Glass repair company

Safelite Group, Inc. is an American vehicle glass repair, replacement and recalibration company and a subsidiary of Belron. The company employs approximately 16,000 associates and operates in all 50 states of the United States under the Safelite brand.

== Company history ==
Bud Glassman and Art Lankin started Safelite in a junkyard in Wichita, Kansas in 1947.

The company declared bankruptcy in 1997, after which it became owned by its largest creditor, J.P. Morgan & Co. In 2000, Safelite filed for bankruptcy for a second time after facing financial difficulties, including $591 million in debt.

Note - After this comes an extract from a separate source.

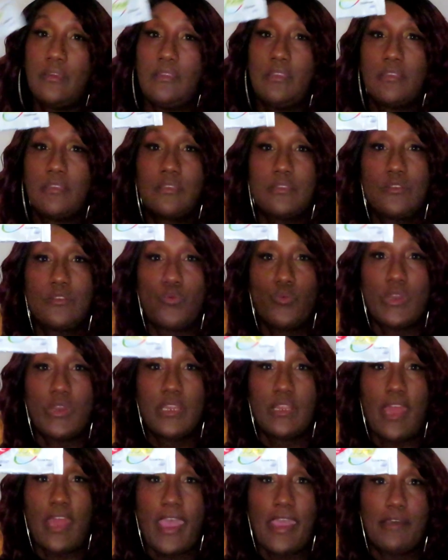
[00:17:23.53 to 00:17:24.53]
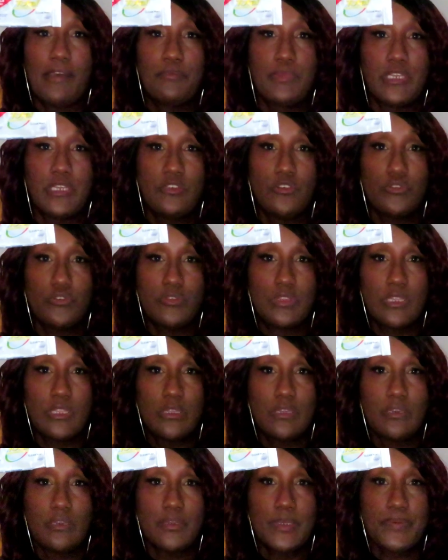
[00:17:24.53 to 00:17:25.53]
This is the one that I have been
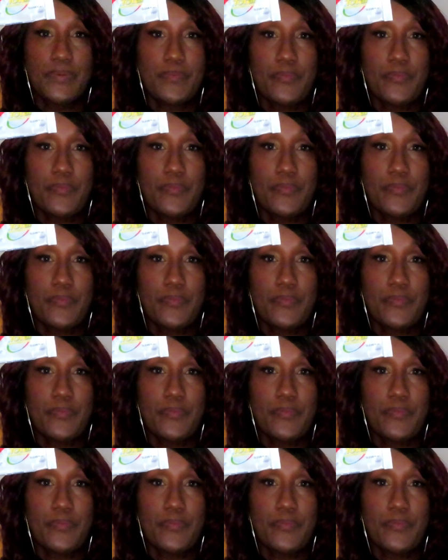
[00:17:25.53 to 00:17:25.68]
using.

In 2007, Safelite was acquired by U.K.-based Belron, the world’s largest vehicle glass company. Belron operates in 42 countries and is owned by the D'Ieteren group.

Thomas Feeney became the president and CEO in 2008. In late 2021, Renee Cachillo became the president and CEO as Thomas Feeney moved into a leadership role for Belron North America.

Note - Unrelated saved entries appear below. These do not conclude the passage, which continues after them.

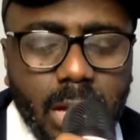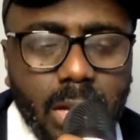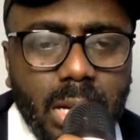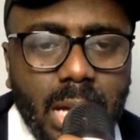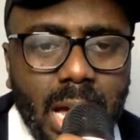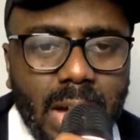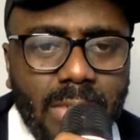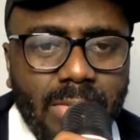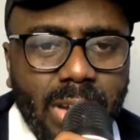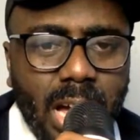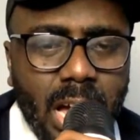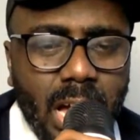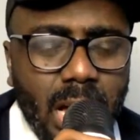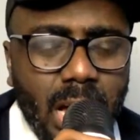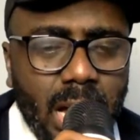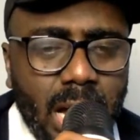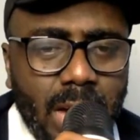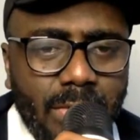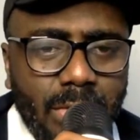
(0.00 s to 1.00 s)
have
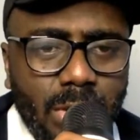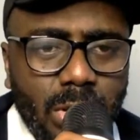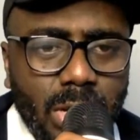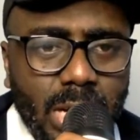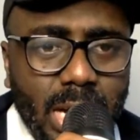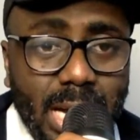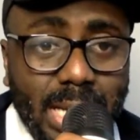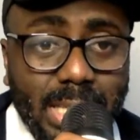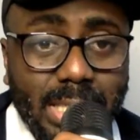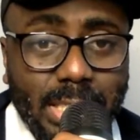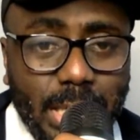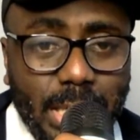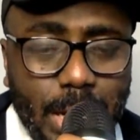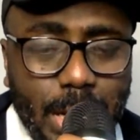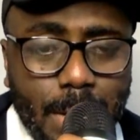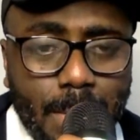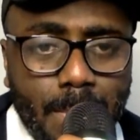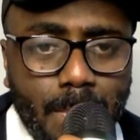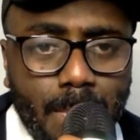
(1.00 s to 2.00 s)
have a look at
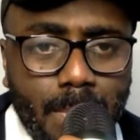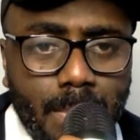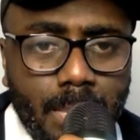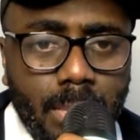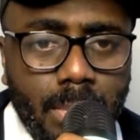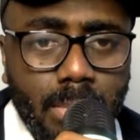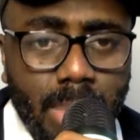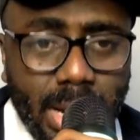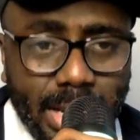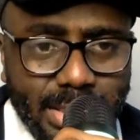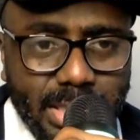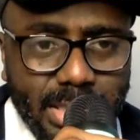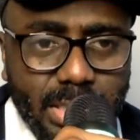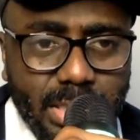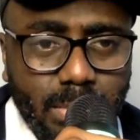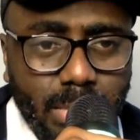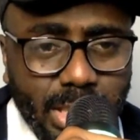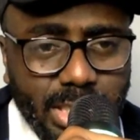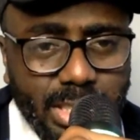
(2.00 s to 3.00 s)
Man City,
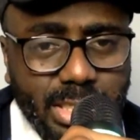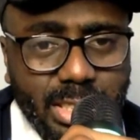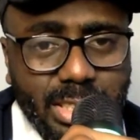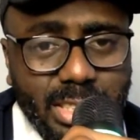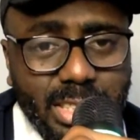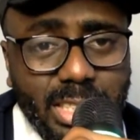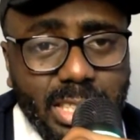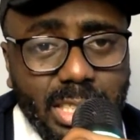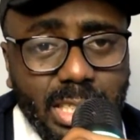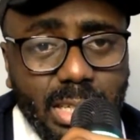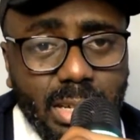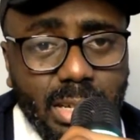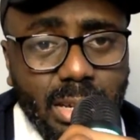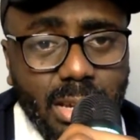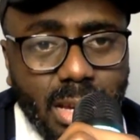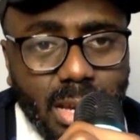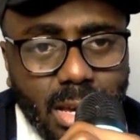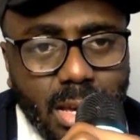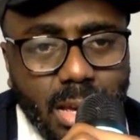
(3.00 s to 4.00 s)
Manchester City.
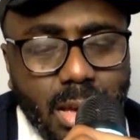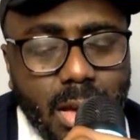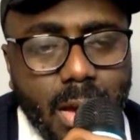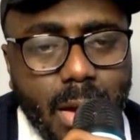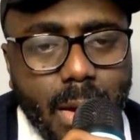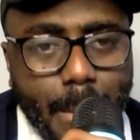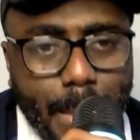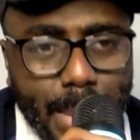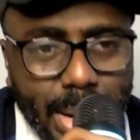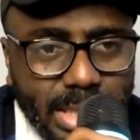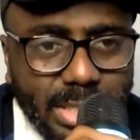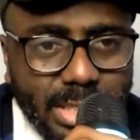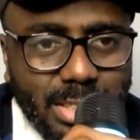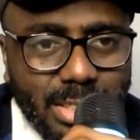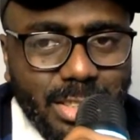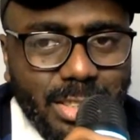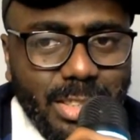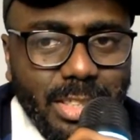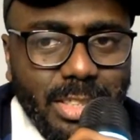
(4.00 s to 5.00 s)

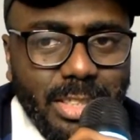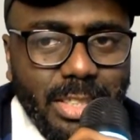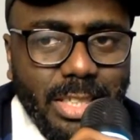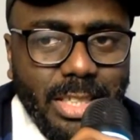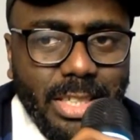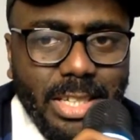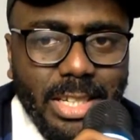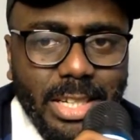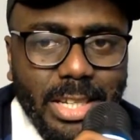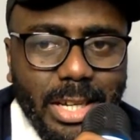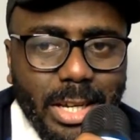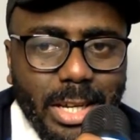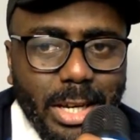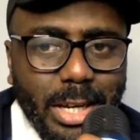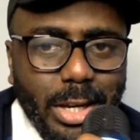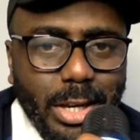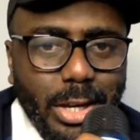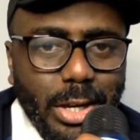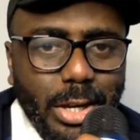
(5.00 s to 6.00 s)
Manchester City,
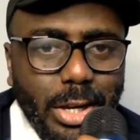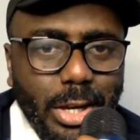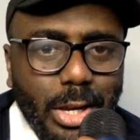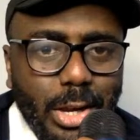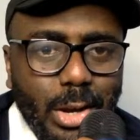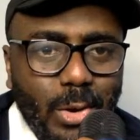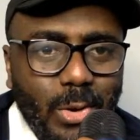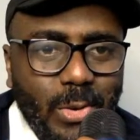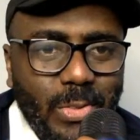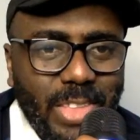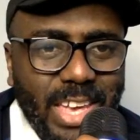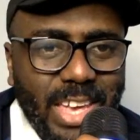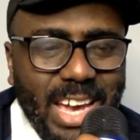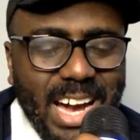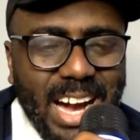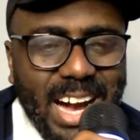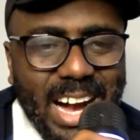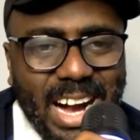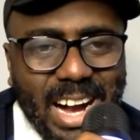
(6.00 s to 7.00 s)
they
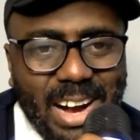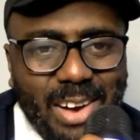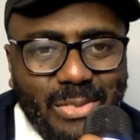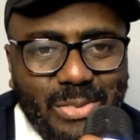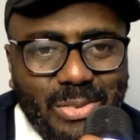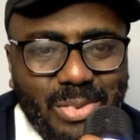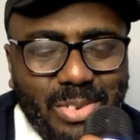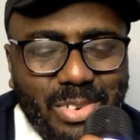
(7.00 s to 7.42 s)
have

Following its acquisition of City Auto Glass in July 2024, Safelite continued several community engagement initiatives previously led by the regional provider. Local events such as fishing tournaments, which historically supported charitable causes, are now organized by Safelite’s teams to maintain continuity in regional outreach efforts.

In May 2025, Safelite partnered with TRICON Garage and NASCAR driver Corey Heim to support Foster Love, a nonprofit focused on improving the foster care experience for children in the United States. The collaboration coincided with National Foster Care Awareness Month and featured Foster Love branding on Heim’s No. 11 Toyota Tundra TRD Pro across four NASCAR Craftsman Truck Series races. Heim’s vehicle was redesigned in blue—the official color of Foster Care Awareness Month—to honor foster families, volunteers, and child welfare professionals. The campaign also celebrated Foster Love’s milestone of serving its one-millionth child in foster care. Safelite Foundation President and CEO Renee Cacchillo highlighted the company’s commitment to the cause, noting that associates had embraced the partnership and shared personal connections to the foster care system.